• **What is required**
Starting at the line that holds "[0:10.67-0:11.73]", quote every line through the end of the records, both boundary lines included. Omit the pictures.

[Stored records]

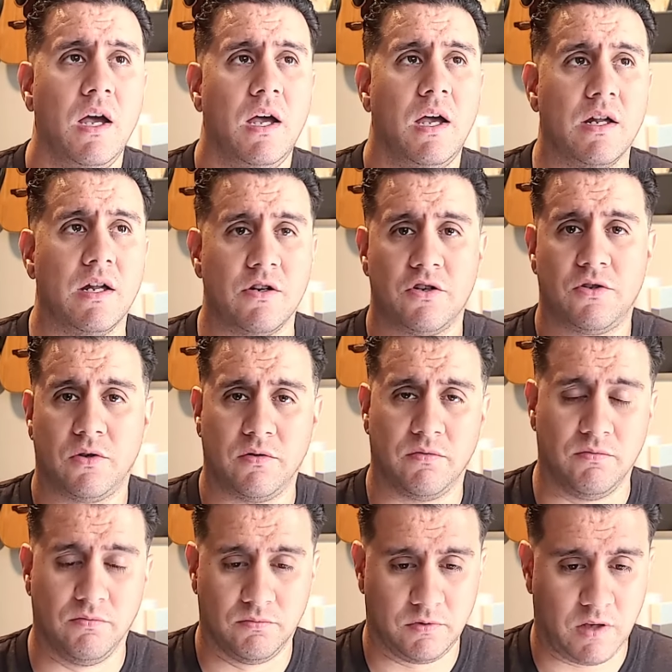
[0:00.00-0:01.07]
and you're sort
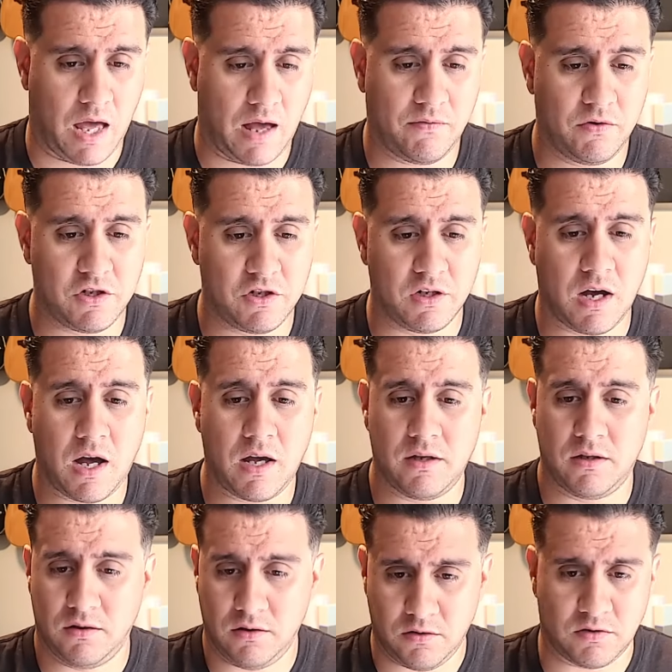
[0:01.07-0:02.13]
of have what you got.
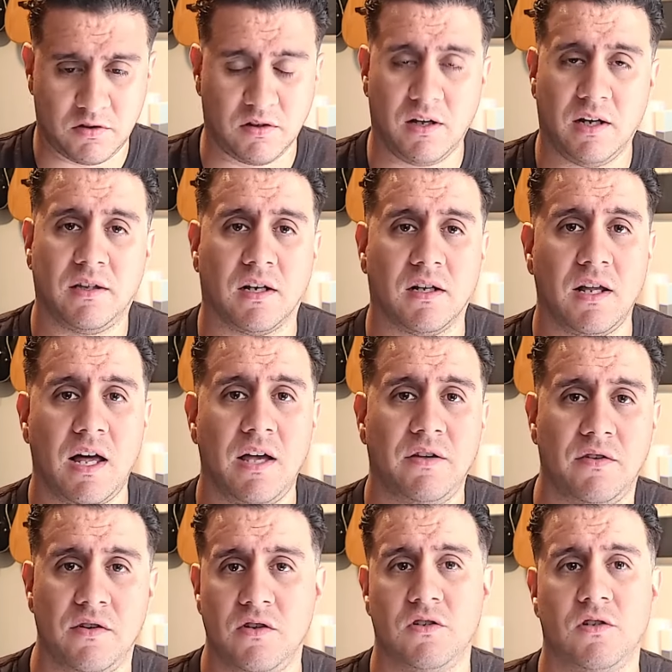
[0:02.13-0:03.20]
You select a class
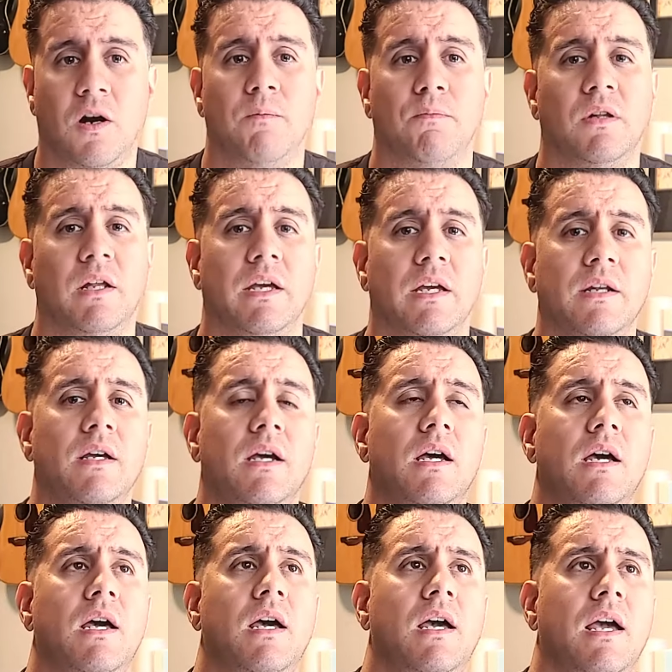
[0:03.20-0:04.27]
and you start playing,
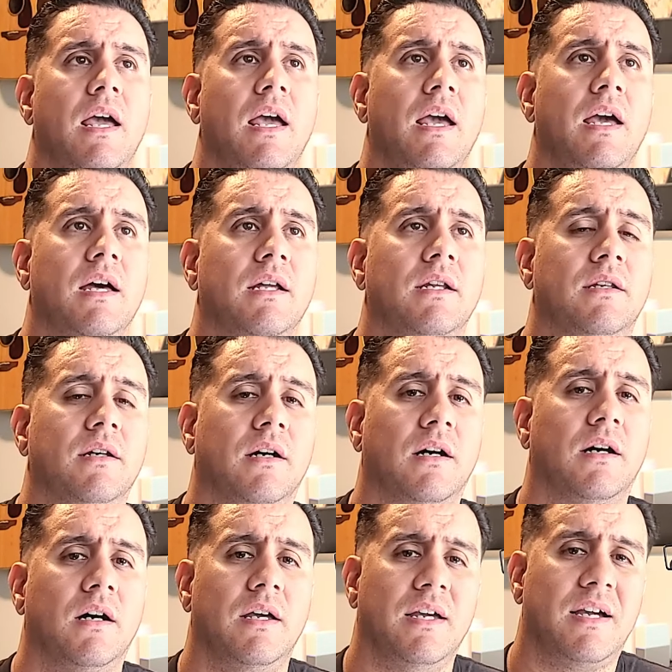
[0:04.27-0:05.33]
and
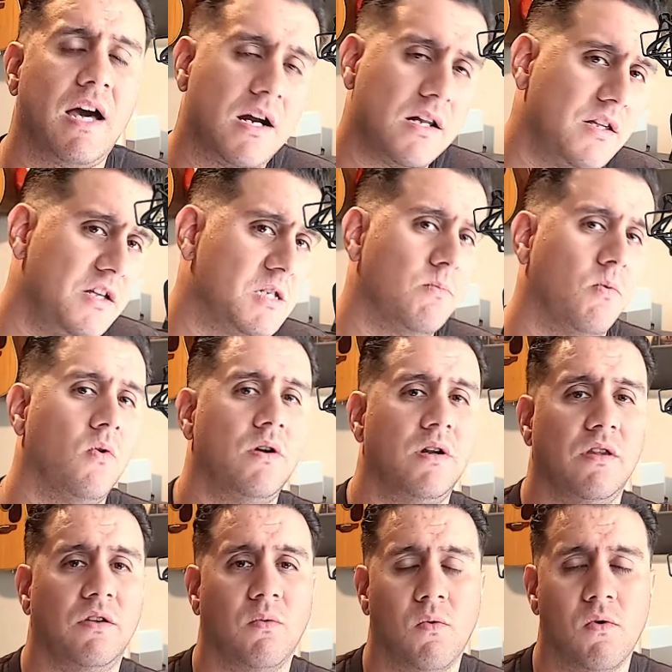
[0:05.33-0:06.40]
uh, it kind of leans more into
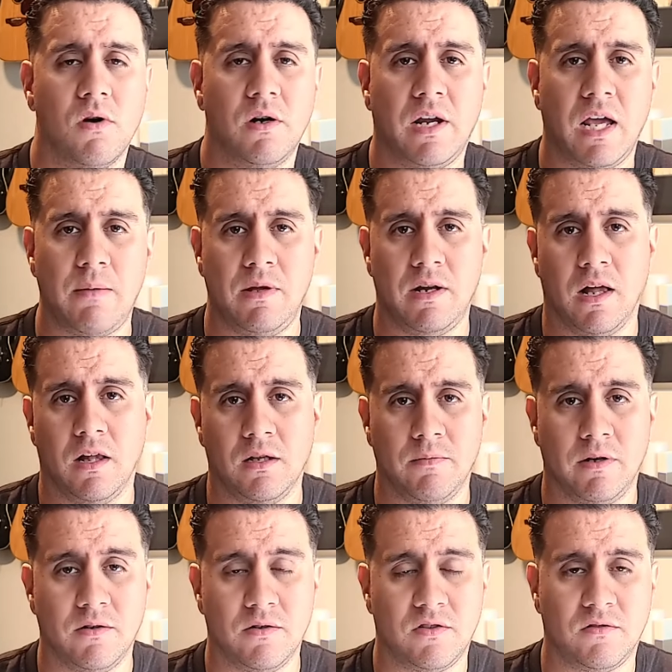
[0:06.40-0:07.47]
this wargaming
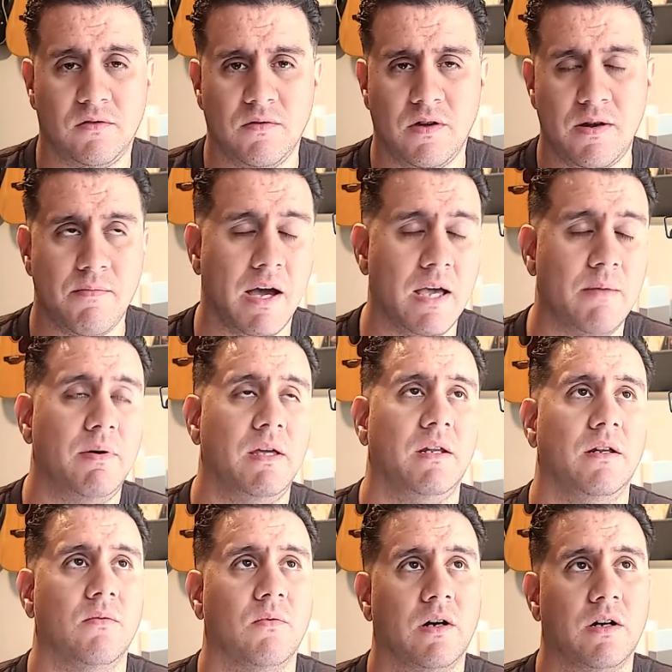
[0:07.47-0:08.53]
element, in my
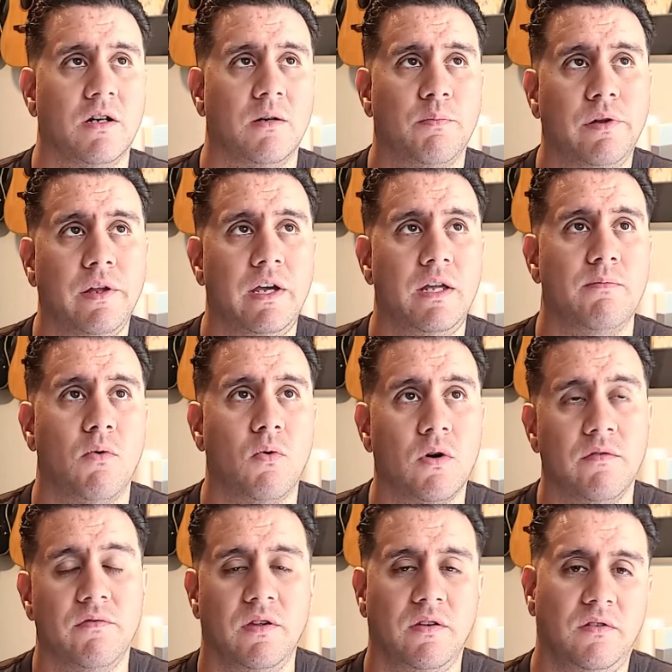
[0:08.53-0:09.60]
opinion, where you're playing more
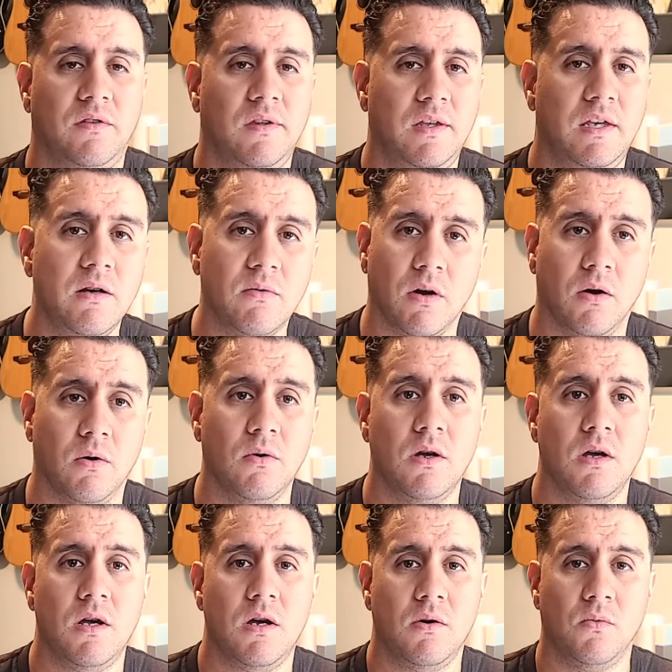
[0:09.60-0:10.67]
of this hero
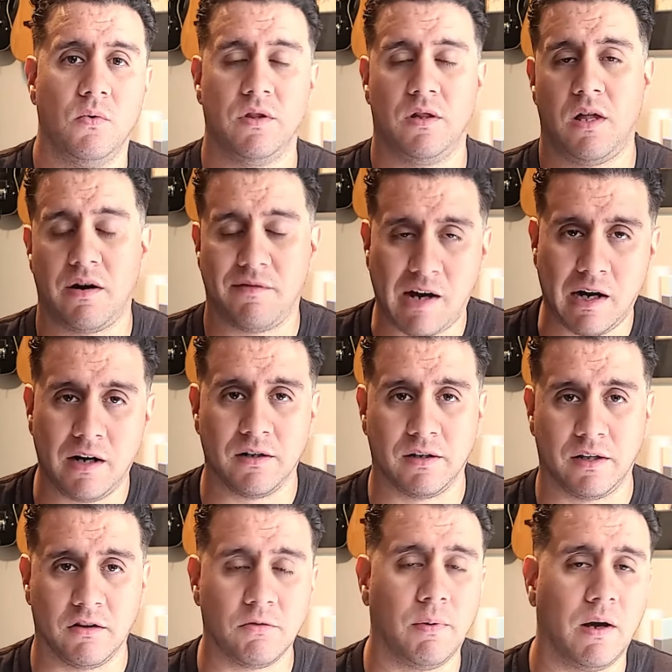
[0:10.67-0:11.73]
with a lot of
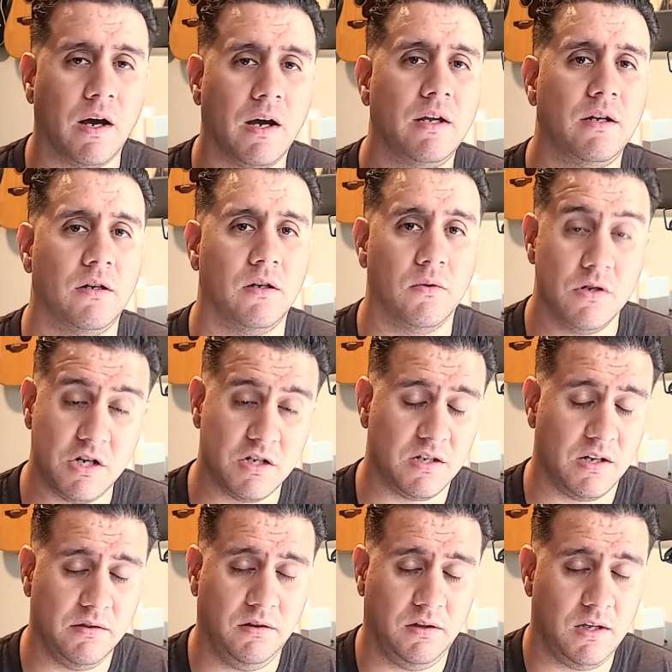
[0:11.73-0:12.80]
hirelings behind you, which is
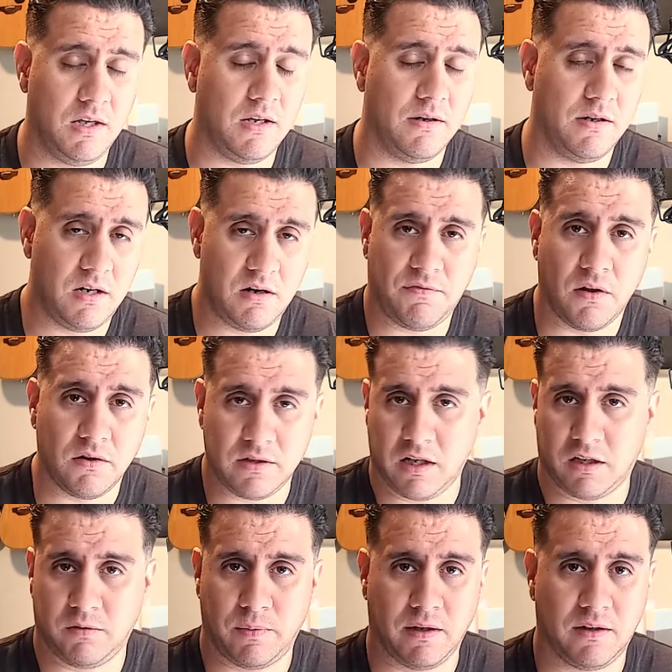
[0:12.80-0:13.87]
the default
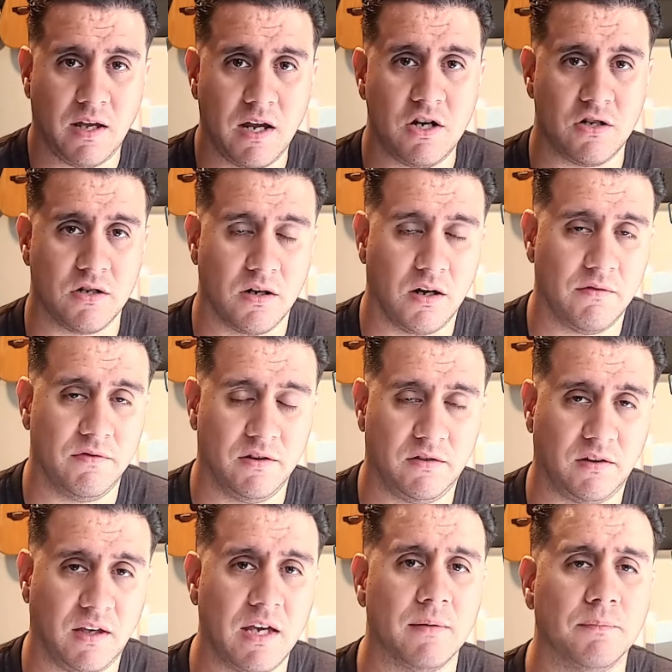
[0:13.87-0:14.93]
expectation of this
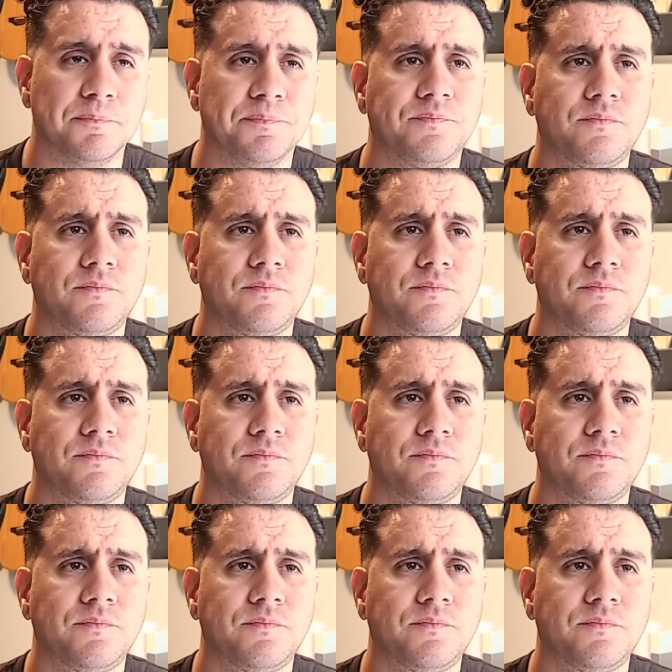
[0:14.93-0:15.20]
game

• **Solution**
[0:10.67-0:11.73]
with a lot of
[0:11.73-0:12.80]
hirelings behind you, which is
[0:12.80-0:13.87]
the default
[0:13.87-0:14.93]
expectation of this
[0:14.93-0:15.20]
game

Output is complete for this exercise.